=== Task input ===
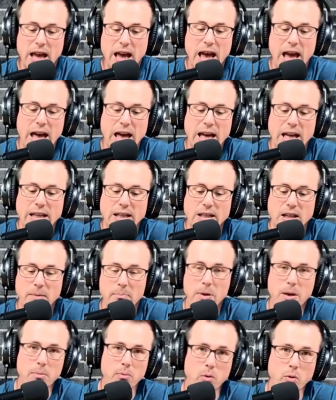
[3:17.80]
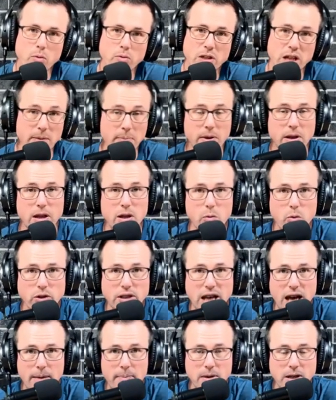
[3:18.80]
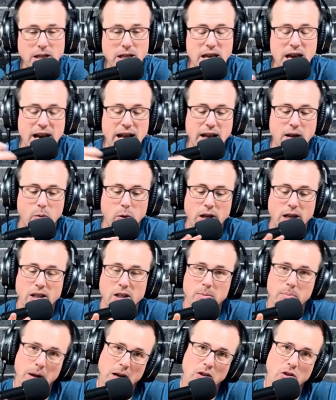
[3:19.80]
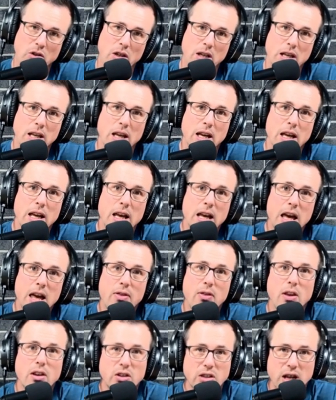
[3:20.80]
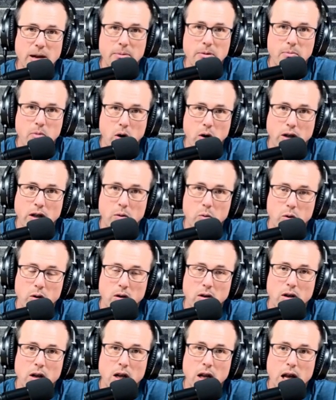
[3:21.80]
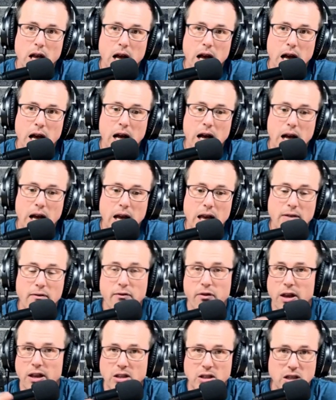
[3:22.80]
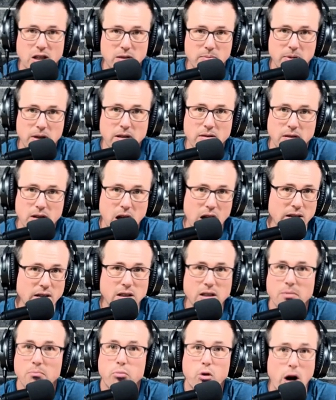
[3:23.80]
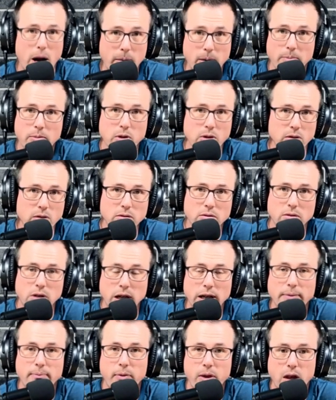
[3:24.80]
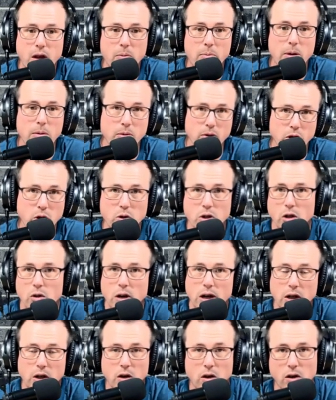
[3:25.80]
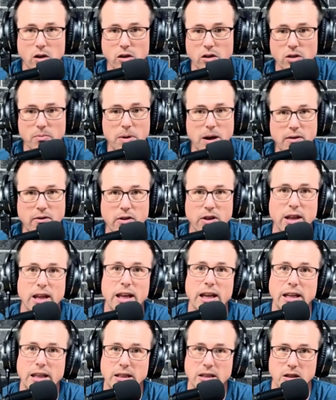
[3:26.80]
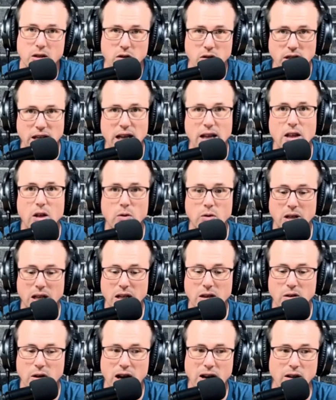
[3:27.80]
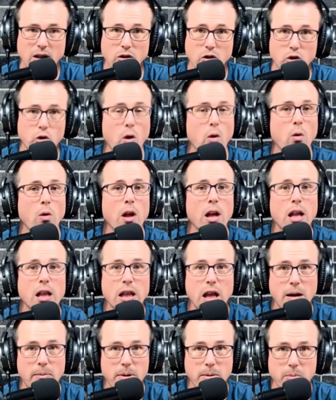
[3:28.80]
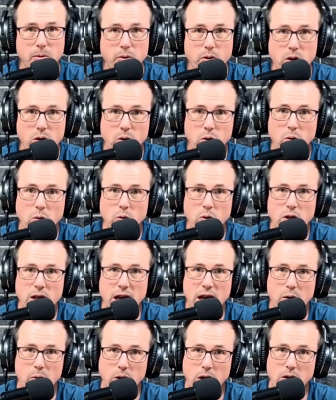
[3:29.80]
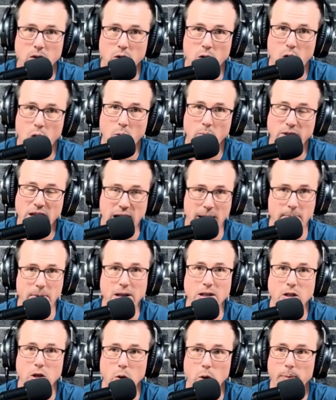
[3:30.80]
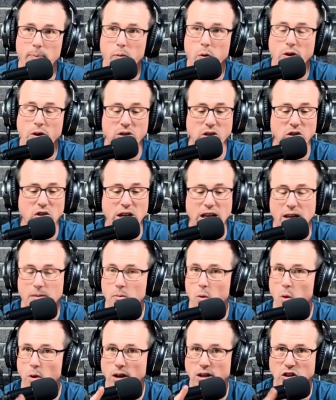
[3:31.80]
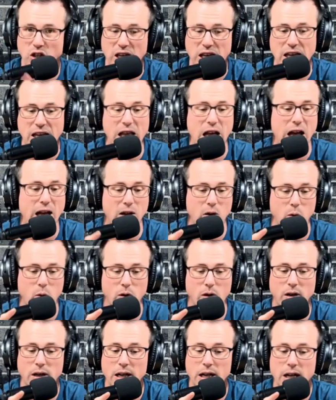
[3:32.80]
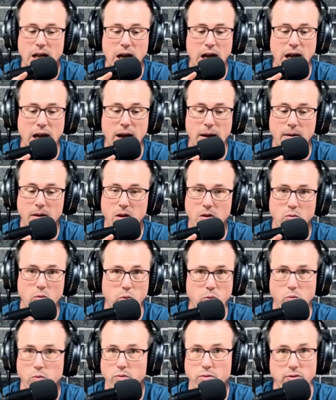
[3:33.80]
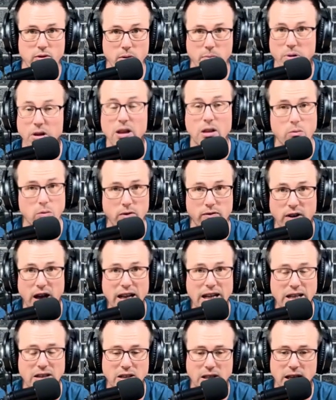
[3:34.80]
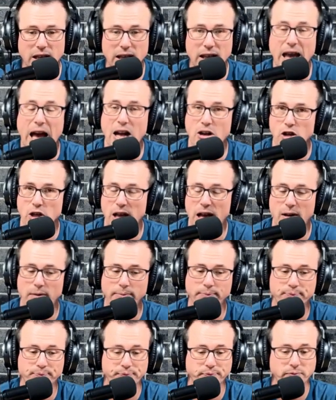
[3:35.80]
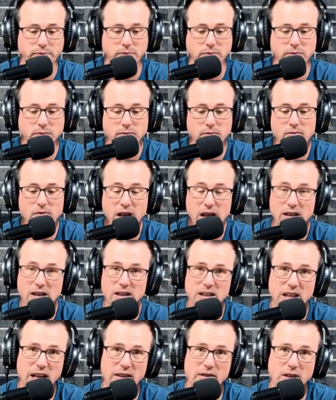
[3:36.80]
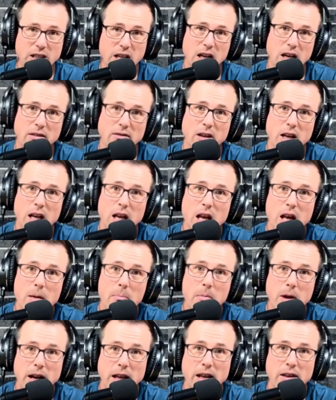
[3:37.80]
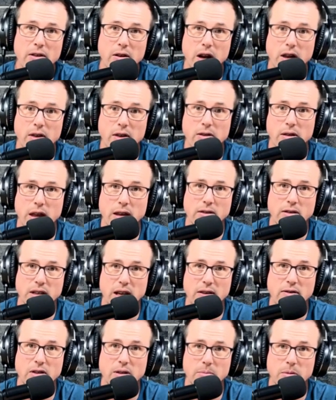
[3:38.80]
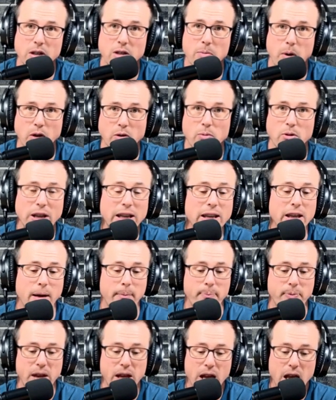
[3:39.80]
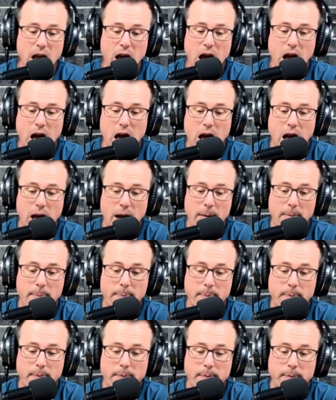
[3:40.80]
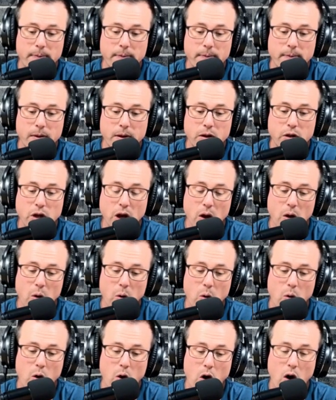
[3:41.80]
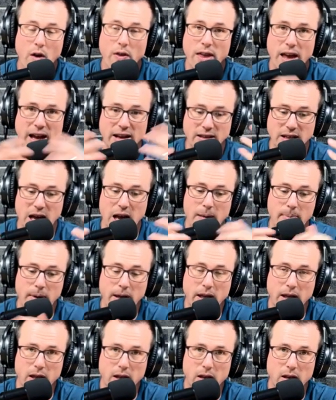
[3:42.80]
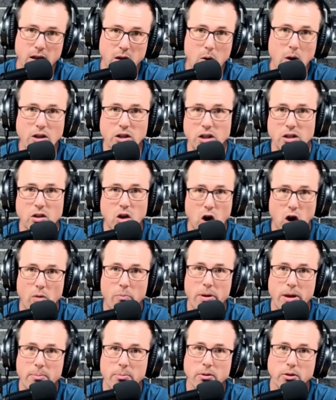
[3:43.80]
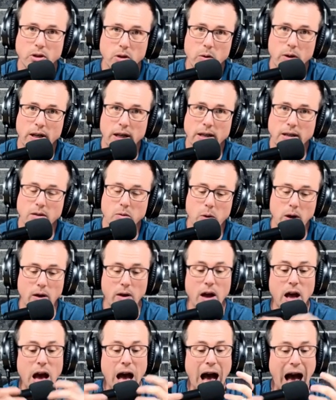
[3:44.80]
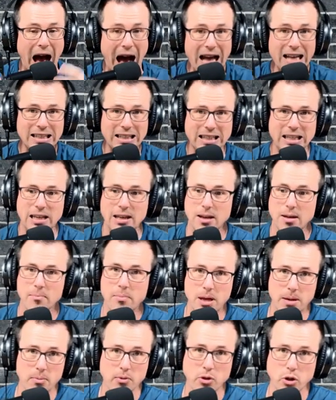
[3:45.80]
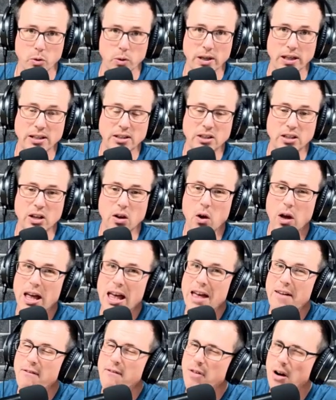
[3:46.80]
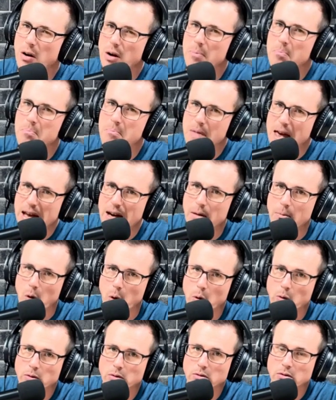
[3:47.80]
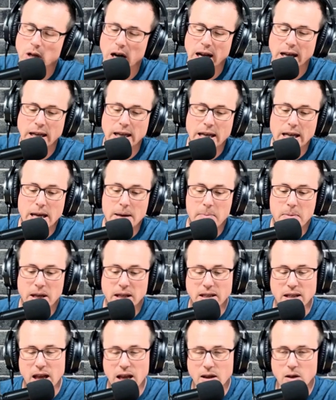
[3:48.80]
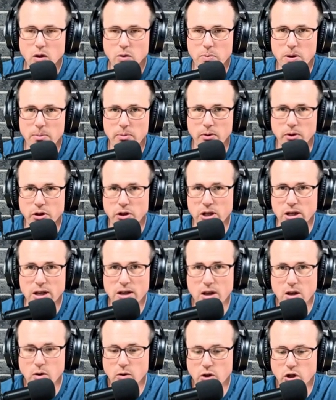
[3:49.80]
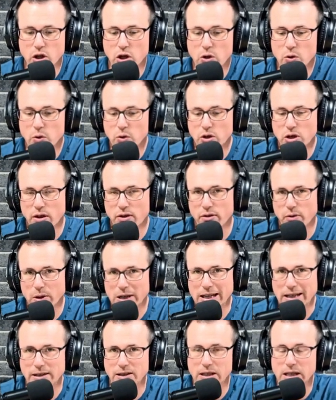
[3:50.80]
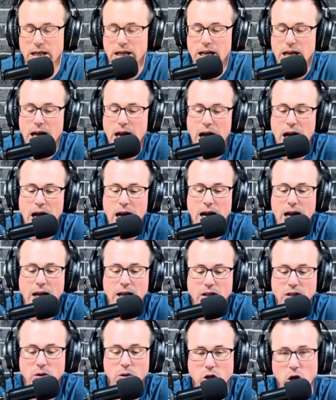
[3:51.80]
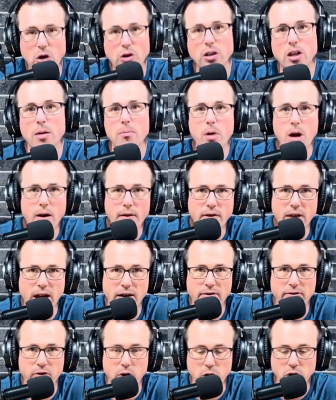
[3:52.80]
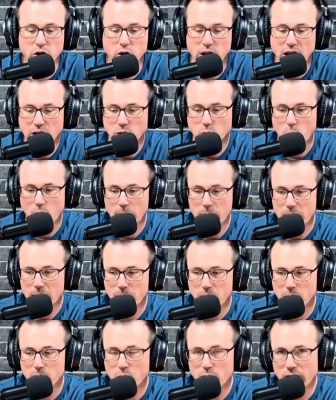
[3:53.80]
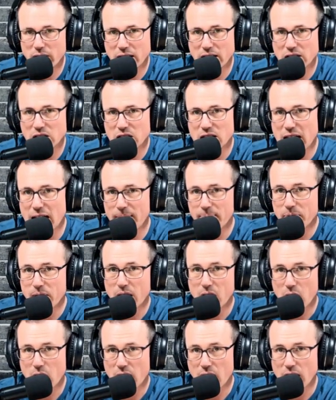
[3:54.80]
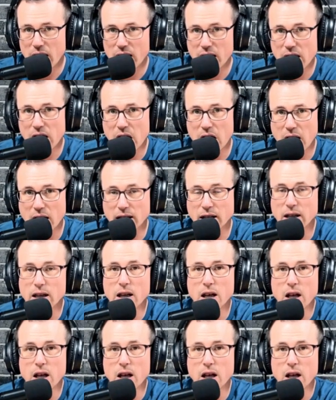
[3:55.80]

And some people typically will tap into that equity, especially in this type of market where Uh, inflation has been causing some problems, right? You know, people are using credit cards to pay for things, and their debt load's getting a little out of control. A lot of people use the equity in their home, tap into it, whether it's a second mortgage, a H E L O C, or uh, completely refinancing it and cashing out to save a ton of money and, and, and save some disposable income. Um, so on that topic, the question is, are people doing it? Well, I see people doing it still. Very minimal, right? Because a lot of those people are sitting in those twos to threes. Uh, so it's hard to come off that first. So that's why people are moving into that H E L O C,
===
→ Directions
Although the records hold pictures, return only what remains, word for word.

→ Answer
[3:17.80]
[3:18.80]
[3:19.80]
[3:20.80]
[3:21.80]
[3:22.80]
[3:23.80]
[3:24.80]
[3:25.80]
[3:26.80]
[3:27.80]
[3:28.80]
[3:29.80]
[3:30.80]
[3:31.80]
[3:32.80]
[3:33.80]
[3:34.80]
[3:35.80]
[3:36.80]
[3:37.80]
[3:38.80]
[3:39.80]
[3:40.80]
[3:41.80]
[3:42.80]
[3:43.80]
[3:44.80]
[3:45.80]
[3:46.80]
[3:47.80]
[3:48.80]
[3:49.80]
[3:50.80]
[3:51.80]
[3:52.80]
[3:53.80]
[3:54.80]
[3:55.80]

And some people typically will tap into that equity, especially in this type of market where Uh, inflation has been causing some problems, right? You know, people are using credit cards to pay for things, and their debt load's getting a little out of control. A lot of people use the equity in their home, tap into it, whether it's a second mortgage, a H E L O C, or uh, completely refinancing it and cashing out to save a ton of money and, and, and save some disposable income. Um, so on that topic, the question is, are people doing it? Well, I see people doing it still. Very minimal, right? Because a lot of those people are sitting in those twos to threes. Uh, so it's hard to come off that first. So that's why people are moving into that H E L O C,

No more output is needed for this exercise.